Exercise prompt =
In your copy, leave out the pictures; write out all the data exactly.

-- Data extracts follows --

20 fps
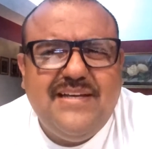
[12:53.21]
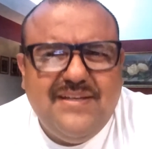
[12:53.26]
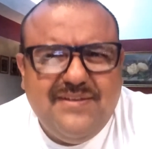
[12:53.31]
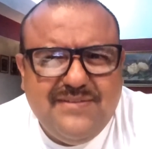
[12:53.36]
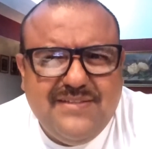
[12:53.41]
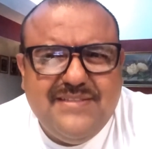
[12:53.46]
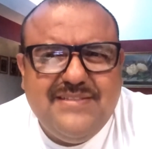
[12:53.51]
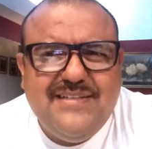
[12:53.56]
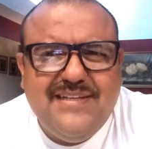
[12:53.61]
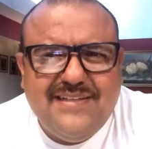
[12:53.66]
I
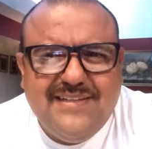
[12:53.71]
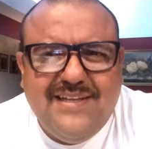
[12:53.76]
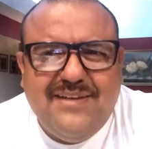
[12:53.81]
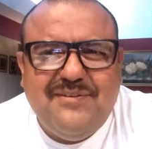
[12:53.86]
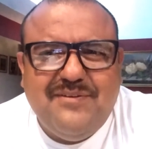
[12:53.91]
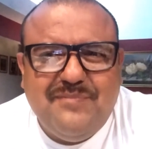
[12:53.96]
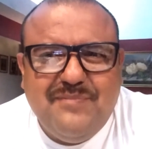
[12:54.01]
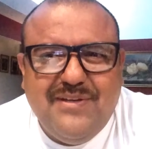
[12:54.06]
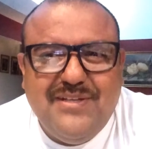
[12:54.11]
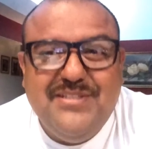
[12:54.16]
have to check
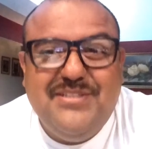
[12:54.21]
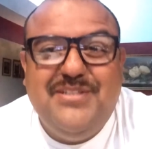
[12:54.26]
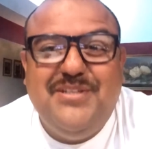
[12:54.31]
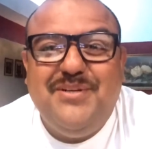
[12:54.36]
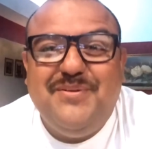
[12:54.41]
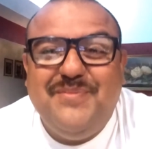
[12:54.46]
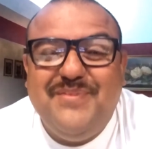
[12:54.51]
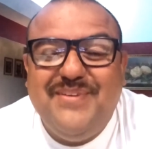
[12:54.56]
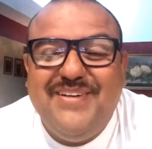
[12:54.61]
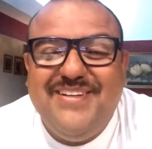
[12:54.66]
that one. I'm not
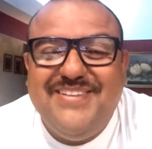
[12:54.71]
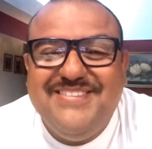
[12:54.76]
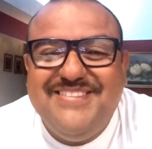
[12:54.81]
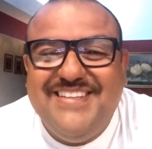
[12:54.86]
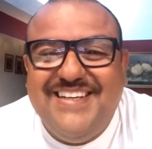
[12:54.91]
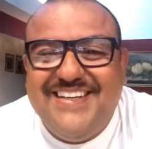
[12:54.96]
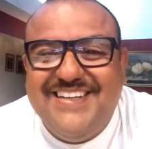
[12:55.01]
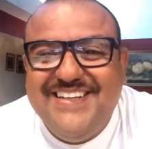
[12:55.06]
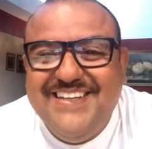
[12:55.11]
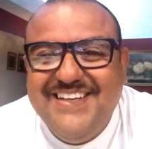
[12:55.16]
sure, but I'll
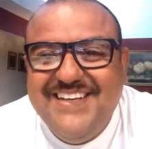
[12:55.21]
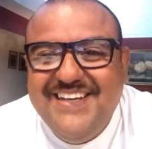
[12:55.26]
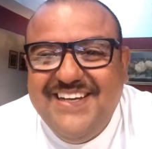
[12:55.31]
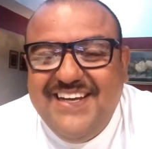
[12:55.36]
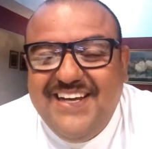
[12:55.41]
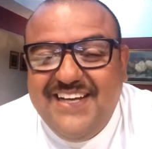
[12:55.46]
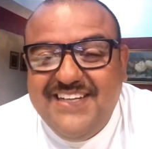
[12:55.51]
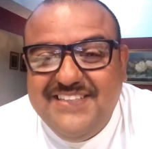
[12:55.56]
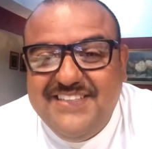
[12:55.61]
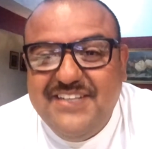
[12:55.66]
check.
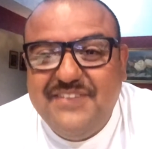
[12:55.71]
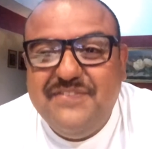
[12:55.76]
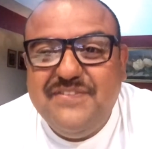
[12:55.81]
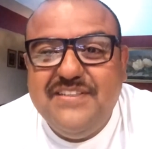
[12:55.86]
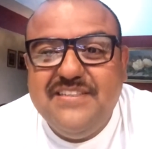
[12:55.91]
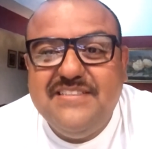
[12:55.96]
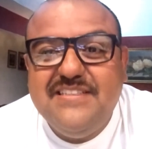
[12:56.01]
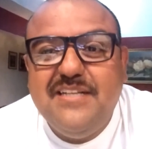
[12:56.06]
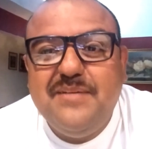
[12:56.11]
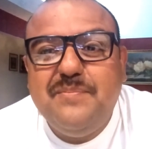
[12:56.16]
I
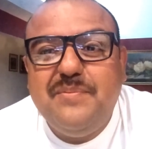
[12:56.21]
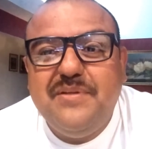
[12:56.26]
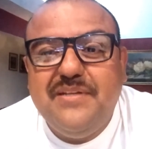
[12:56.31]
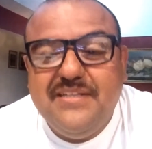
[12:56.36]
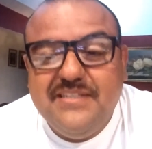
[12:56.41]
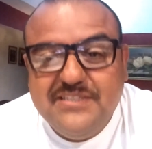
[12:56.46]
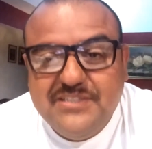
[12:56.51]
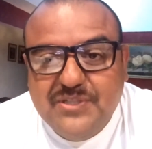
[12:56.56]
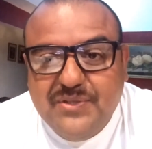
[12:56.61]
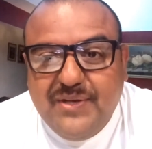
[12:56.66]
definitely set up an
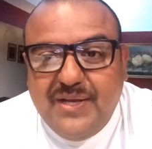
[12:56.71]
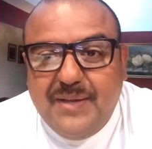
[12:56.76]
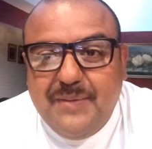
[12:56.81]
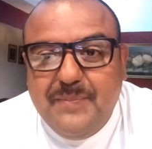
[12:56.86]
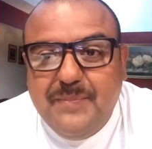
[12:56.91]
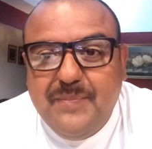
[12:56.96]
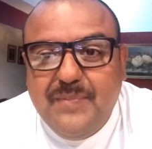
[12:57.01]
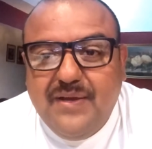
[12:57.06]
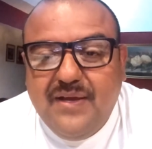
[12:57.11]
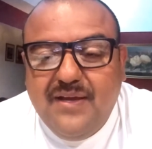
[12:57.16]

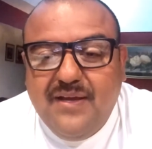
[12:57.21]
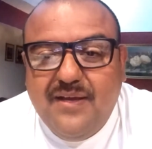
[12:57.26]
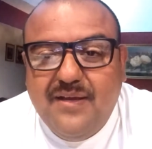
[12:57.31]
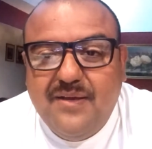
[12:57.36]
Instagram.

-- Data extracts concluded --

Answer below =
20 fps
[12:53.21]
[12:53.26]
[12:53.31]
[12:53.36]
[12:53.41]
[12:53.46]
[12:53.51]
[12:53.56]
[12:53.61]
[12:53.66]
I
[12:53.71]
[12:53.76]
[12:53.81]
[12:53.86]
[12:53.91]
[12:53.96]
[12:54.01]
[12:54.06]
[12:54.11]
[12:54.16]
have to check
[12:54.21]
[12:54.26]
[12:54.31]
[12:54.36]
[12:54.41]
[12:54.46]
[12:54.51]
[12:54.56]
[12:54.61]
[12:54.66]
that one. I'm not
[12:54.71]
[12:54.76]
[12:54.81]
[12:54.86]
[12:54.91]
[12:54.96]
[12:55.01]
[12:55.06]
[12:55.11]
[12:55.16]
sure, but I'll
[12:55.21]
[12:55.26]
[12:55.31]
[12:55.36]
[12:55.41]
[12:55.46]
[12:55.51]
[12:55.56]
[12:55.61]
[12:55.66]
check.
[12:55.71]
[12:55.76]
[12:55.81]
[12:55.86]
[12:55.91]
[12:55.96]
[12:56.01]
[12:56.06]
[12:56.11]
[12:56.16]
I
[12:56.21]
[12:56.26]
[12:56.31]
[12:56.36]
[12:56.41]
[12:56.46]
[12:56.51]
[12:56.56]
[12:56.61]
[12:56.66]
definitely set up an
[12:56.71]
[12:56.76]
[12:56.81]
[12:56.86]
[12:56.91]
[12:56.96]
[12:57.01]
[12:57.06]
[12:57.11]
[12:57.16]

[12:57.21]
[12:57.26]
[12:57.31]
[12:57.36]
Instagram.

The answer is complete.